Your instructions:
The records are to be copied word for word, and the pictures dropped.
═════ Material to process ═════
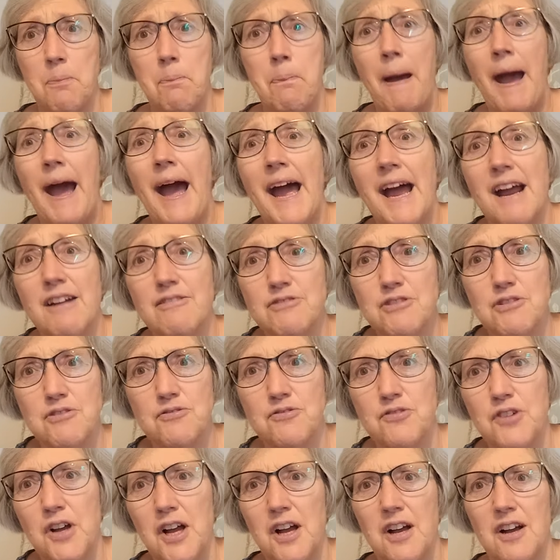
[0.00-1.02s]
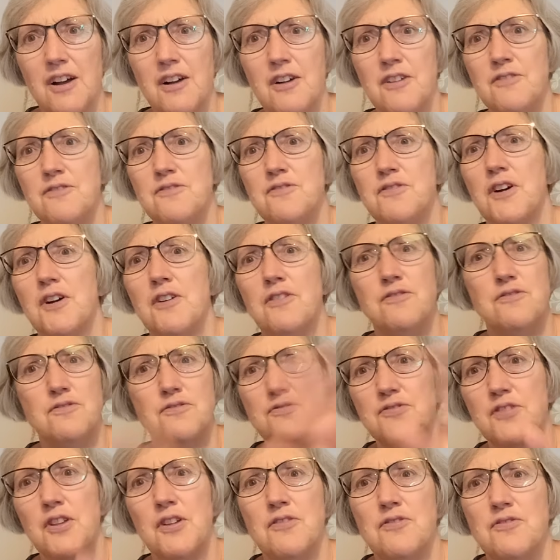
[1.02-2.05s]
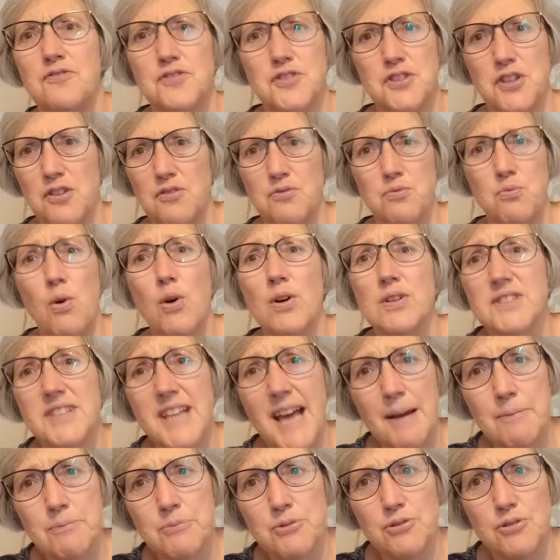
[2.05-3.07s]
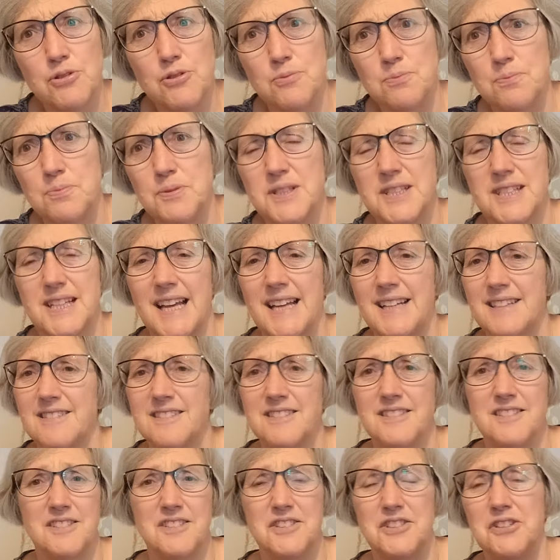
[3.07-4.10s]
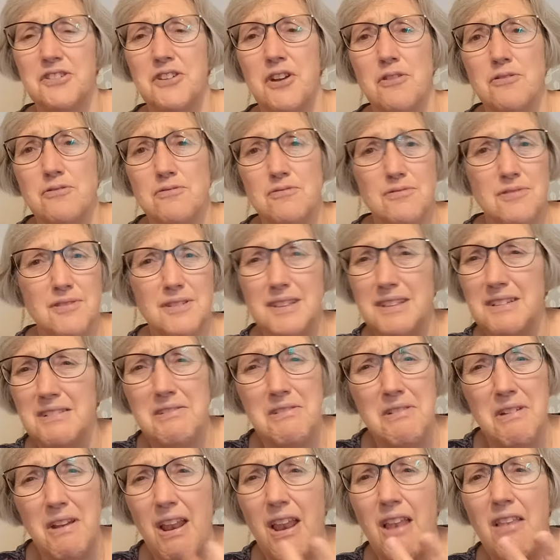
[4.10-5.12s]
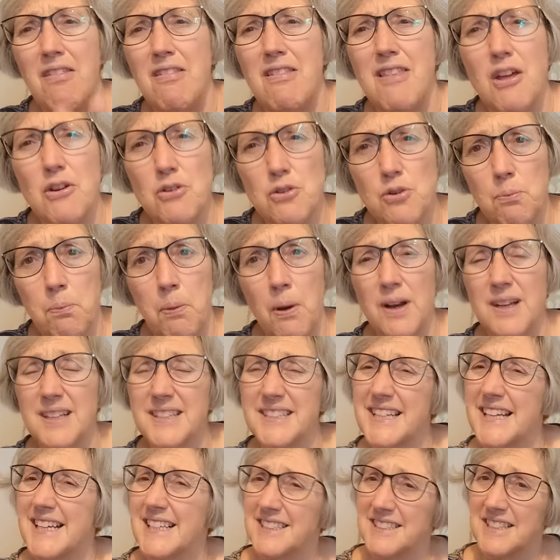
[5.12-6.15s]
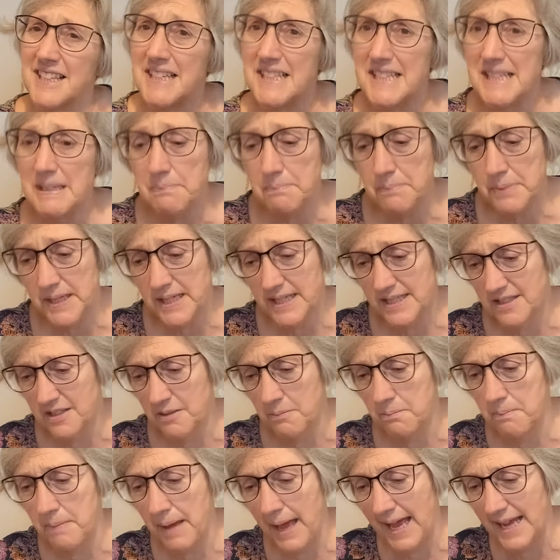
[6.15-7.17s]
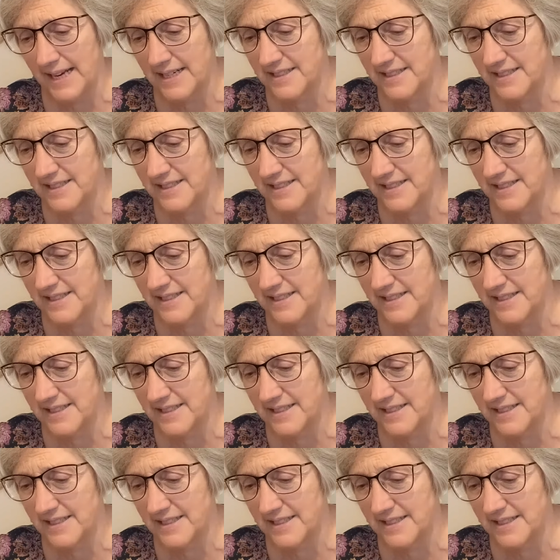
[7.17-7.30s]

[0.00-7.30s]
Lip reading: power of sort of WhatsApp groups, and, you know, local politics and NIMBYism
═════
Solution:
[0.00-1.02s]
[1.02-2.05s]
[2.05-3.07s]
[3.07-4.10s]
[4.10-5.12s]
[5.12-6.15s]
[6.15-7.17s]
[7.17-7.30s]

[0.00-7.30s]
Lip reading: power of sort of WhatsApp groups, and, you know, local politics and NIMBYism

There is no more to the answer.